Leave out the pictures, and quote exactly the lines running from the one with "(3.20 s to 4.27 s)" through the last line of the entries below.
━━━━━━━━━━━━━━━━━━━━━━━━━━━━━━
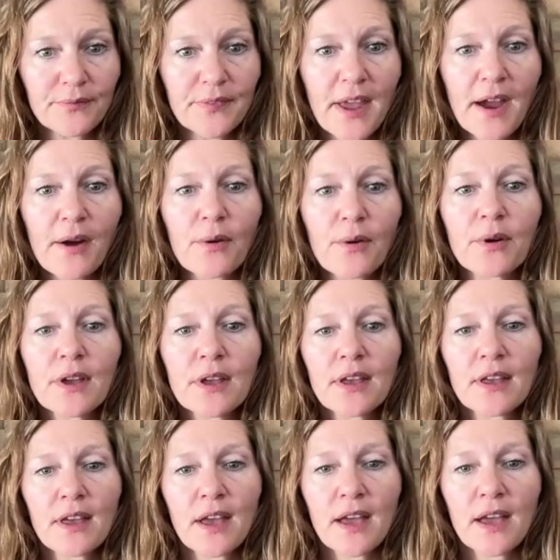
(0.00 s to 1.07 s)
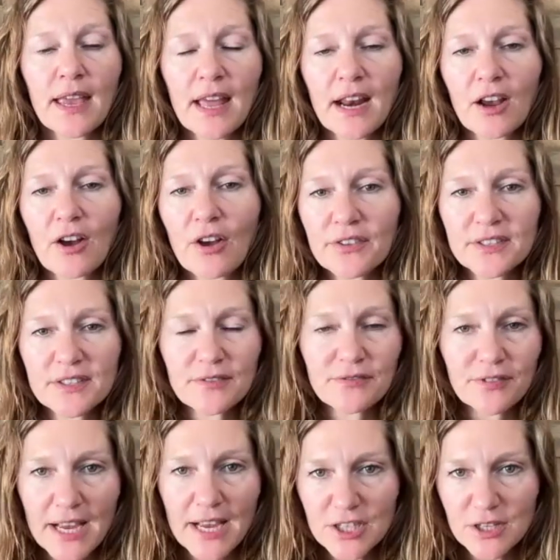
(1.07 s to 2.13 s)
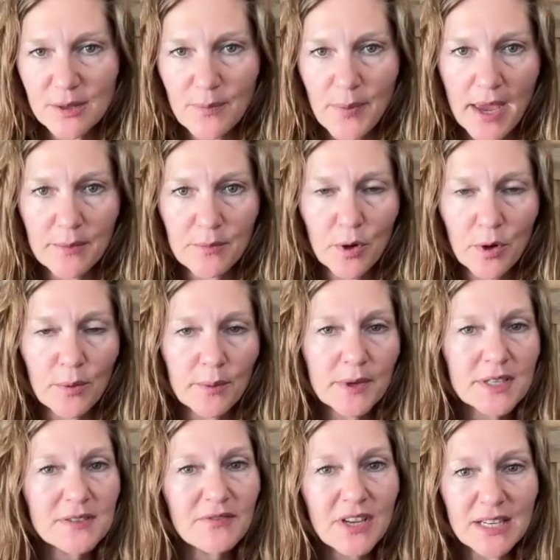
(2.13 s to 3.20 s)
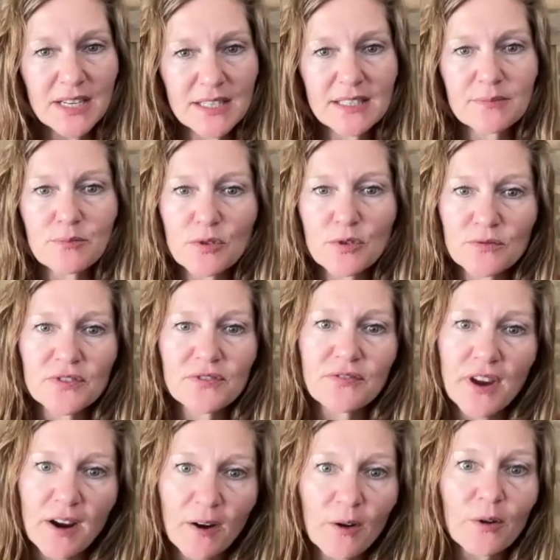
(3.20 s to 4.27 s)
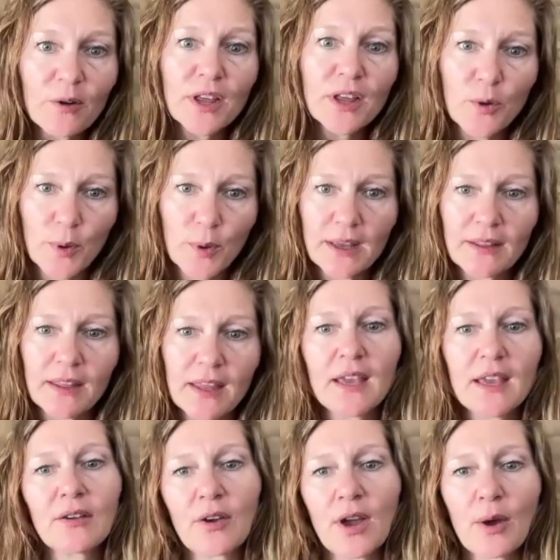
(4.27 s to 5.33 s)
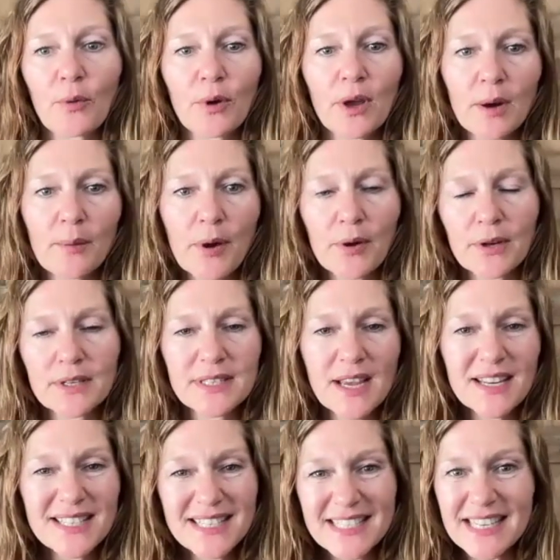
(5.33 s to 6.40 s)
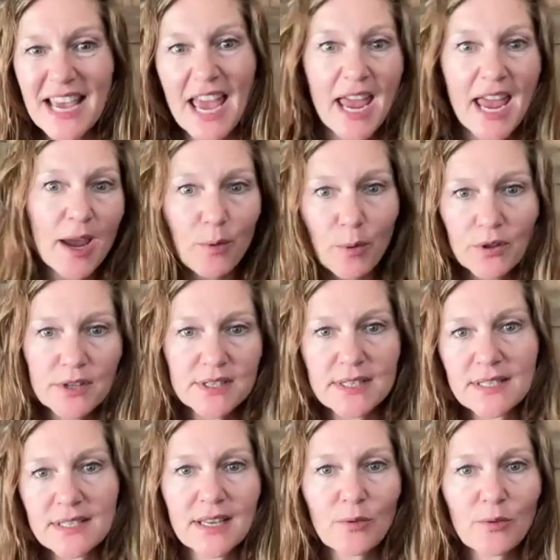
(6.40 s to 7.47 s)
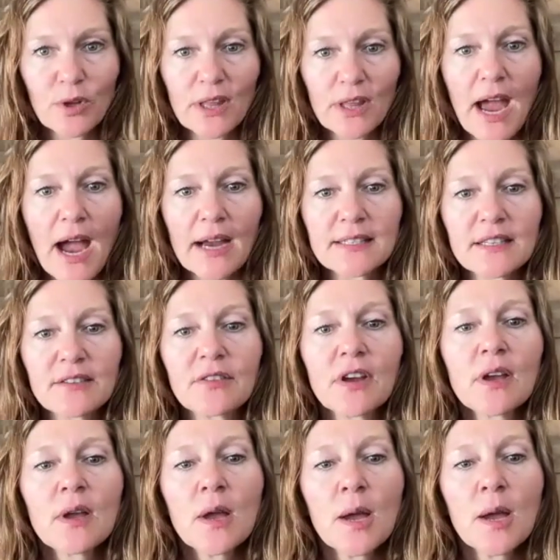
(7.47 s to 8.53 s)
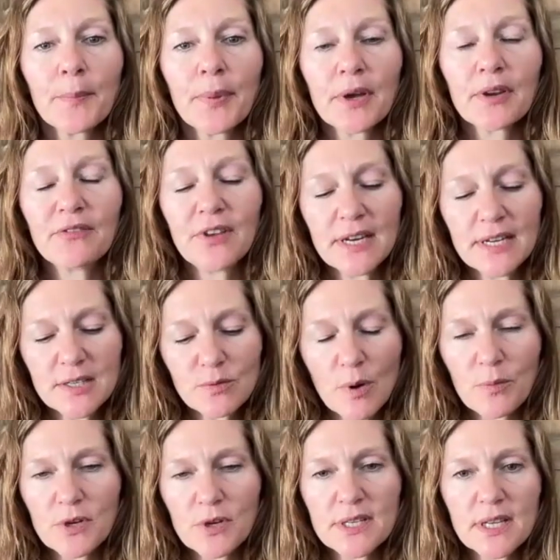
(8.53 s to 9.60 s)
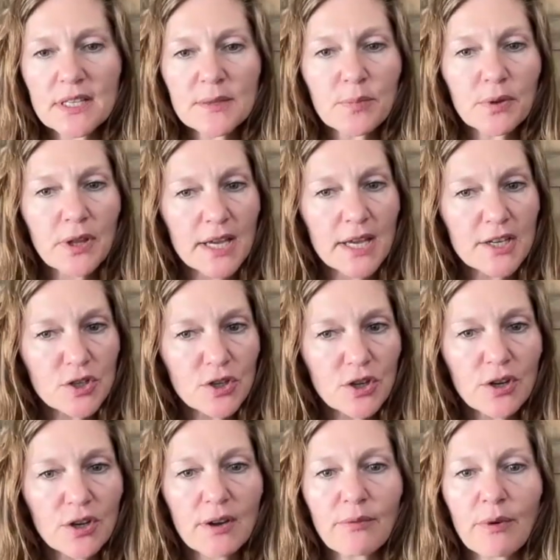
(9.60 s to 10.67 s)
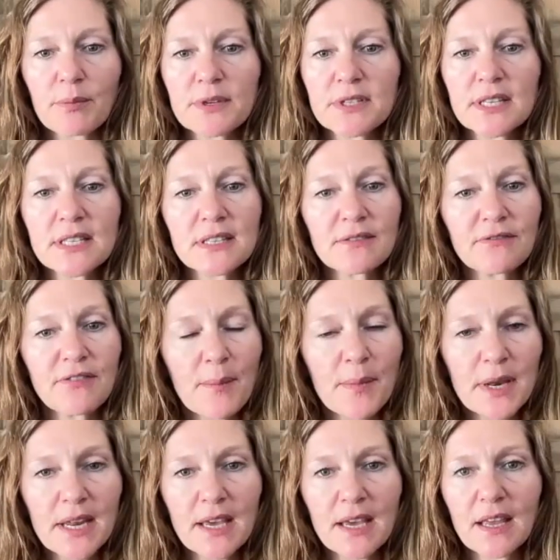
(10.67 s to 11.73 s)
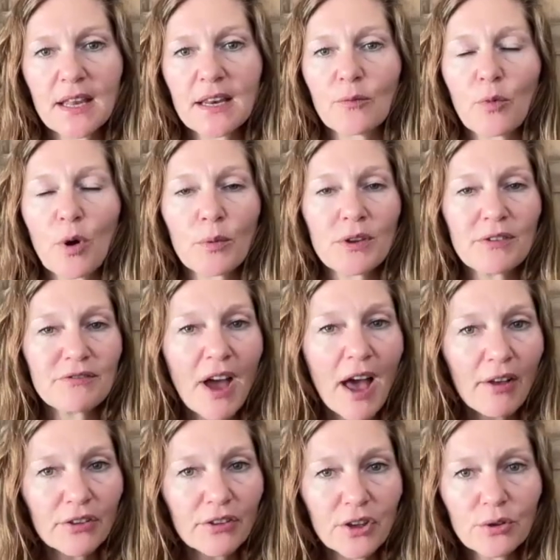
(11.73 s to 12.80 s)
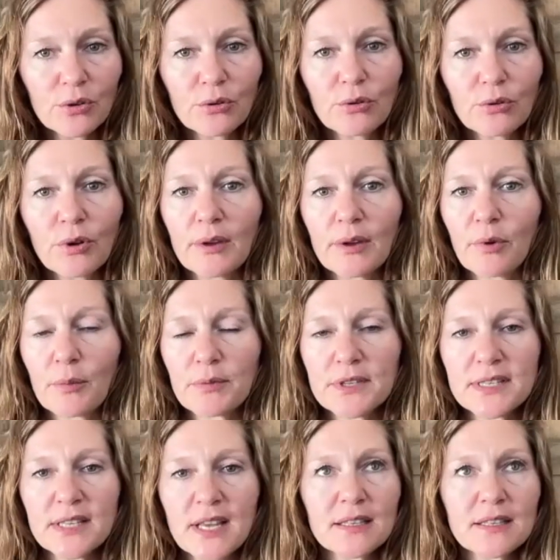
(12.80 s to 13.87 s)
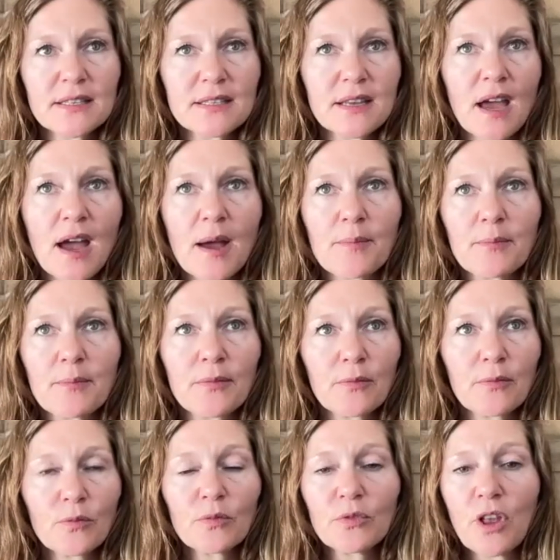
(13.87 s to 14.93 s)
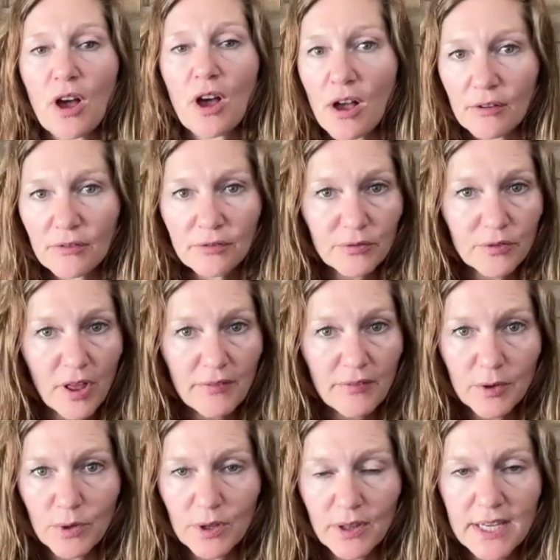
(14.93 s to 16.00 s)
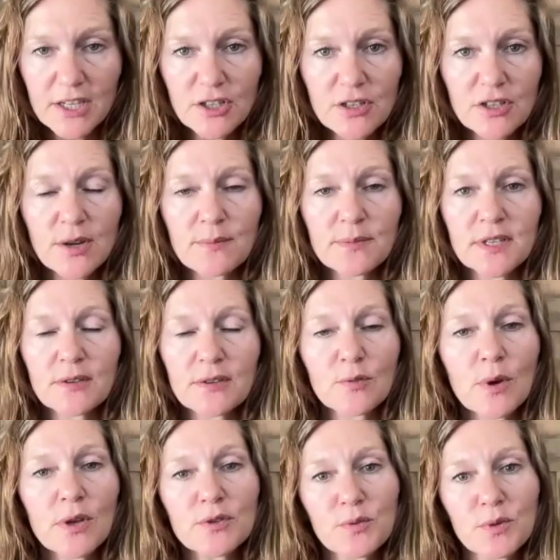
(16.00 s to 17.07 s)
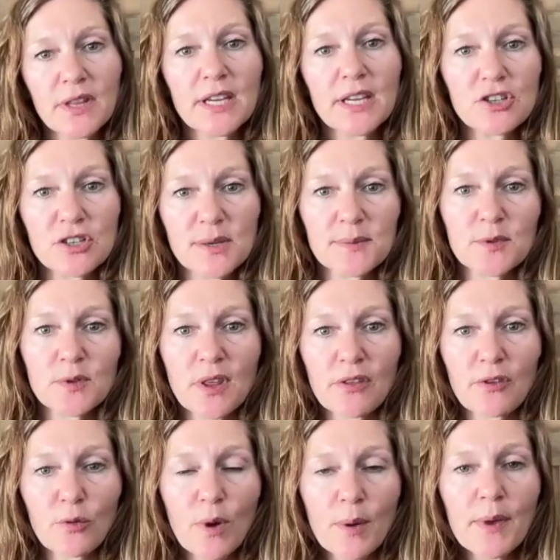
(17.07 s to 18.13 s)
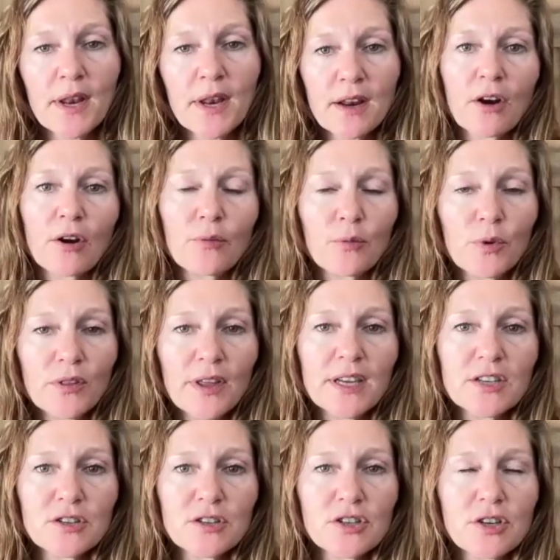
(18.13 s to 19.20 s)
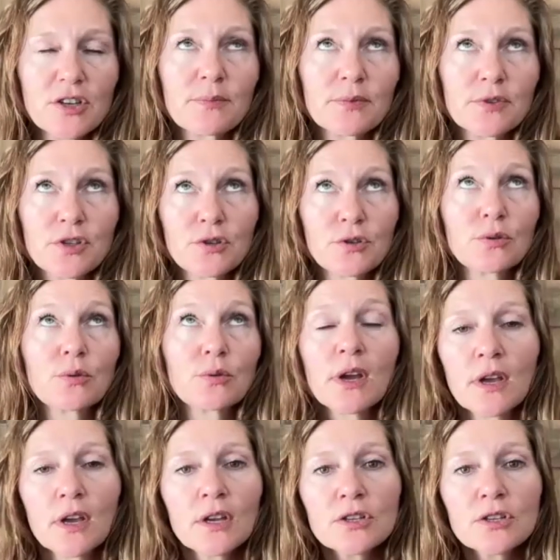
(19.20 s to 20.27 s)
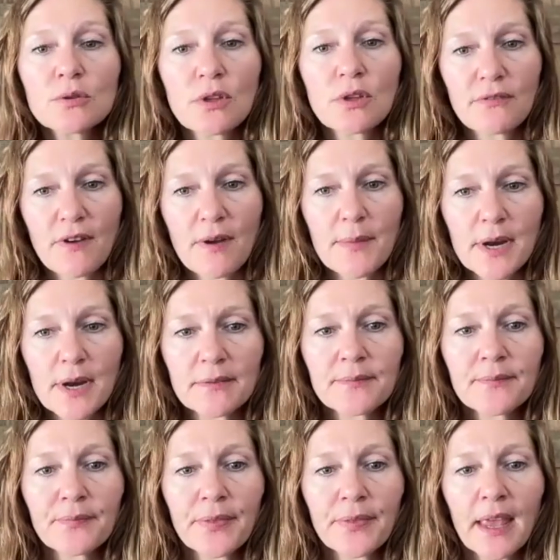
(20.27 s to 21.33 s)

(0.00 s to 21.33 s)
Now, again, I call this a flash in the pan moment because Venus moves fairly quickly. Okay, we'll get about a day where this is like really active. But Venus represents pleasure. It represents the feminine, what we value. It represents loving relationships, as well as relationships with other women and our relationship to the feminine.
━━━━━━━━━━━━━━━━━━━━━━━━━━━━━━
Output for this task:
(3.20 s to 4.27 s)
(4.27 s to 5.33 s)
(5.33 s to 6.40 s)
(6.40 s to 7.47 s)
(7.47 s to 8.53 s)
(8.53 s to 9.60 s)
(9.60 s to 10.67 s)
(10.67 s to 11.73 s)
(11.73 s to 12.80 s)
(12.80 s to 13.87 s)
(13.87 s to 14.93 s)
(14.93 s to 16.00 s)
(16.00 s to 17.07 s)
(17.07 s to 18.13 s)
(18.13 s to 19.20 s)
(19.20 s to 20.27 s)
(20.27 s to 21.33 s)

(0.00 s to 21.33 s)
Now, again, I call this a flash in the pan moment because Venus moves fairly quickly. Okay, we'll get about a day where this is like really active. But Venus represents pleasure. It represents the feminine, what we value. It represents loving relationships, as well as relationships with other women and our relationship to the feminine.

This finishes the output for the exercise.